• _Activity_
Would you give the listing again exactly, without its images?

• _Data for this exercise_
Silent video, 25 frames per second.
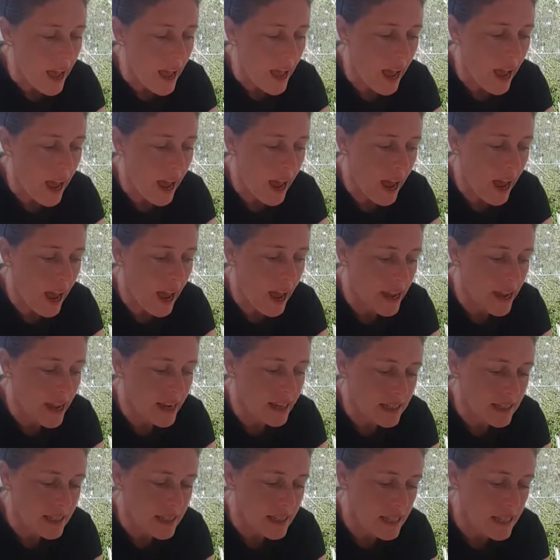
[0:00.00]

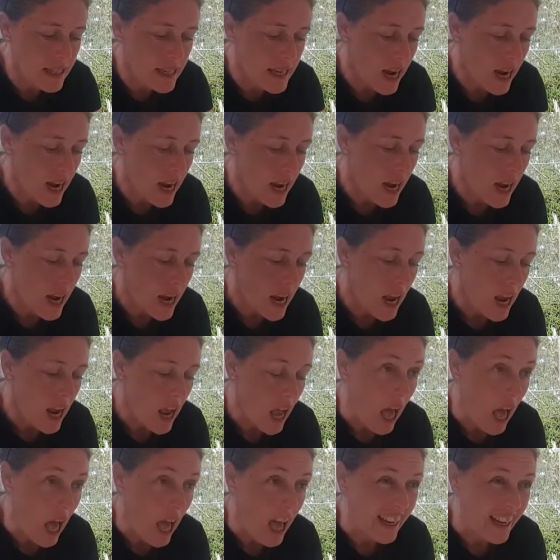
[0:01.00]
And
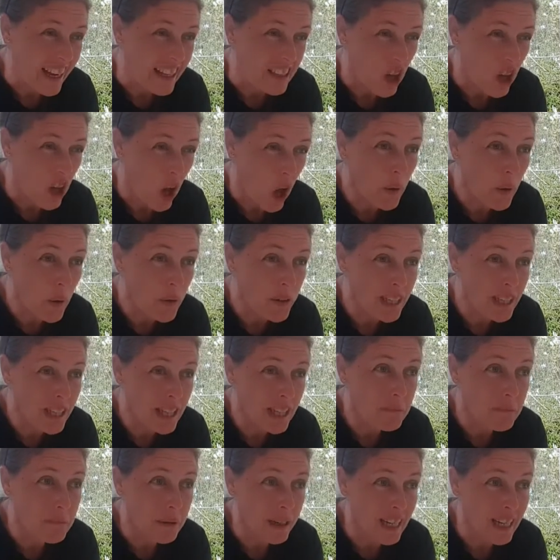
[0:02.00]
it's
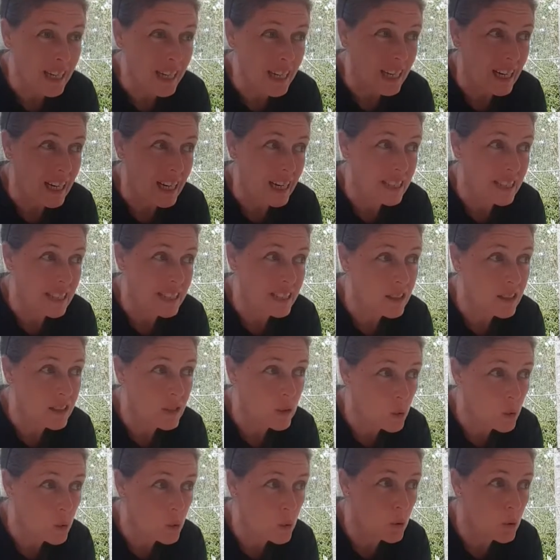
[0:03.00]
only been
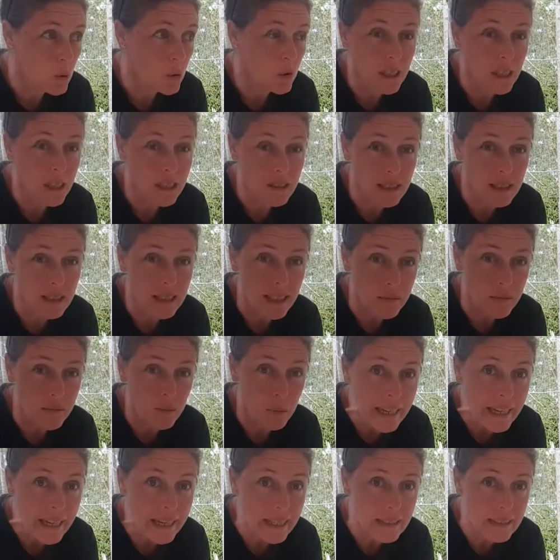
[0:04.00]
6 or 7
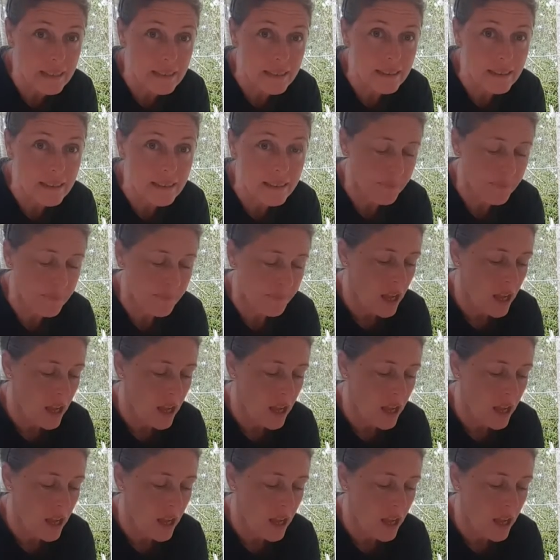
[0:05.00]
weeks.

• _Task response_
Silent video, 25 frames per second.
[0:00.00]

[0:01.00]
And
[0:02.00]
it's
[0:03.00]
only been
[0:04.00]
6 or 7
[0:05.00]
weeks.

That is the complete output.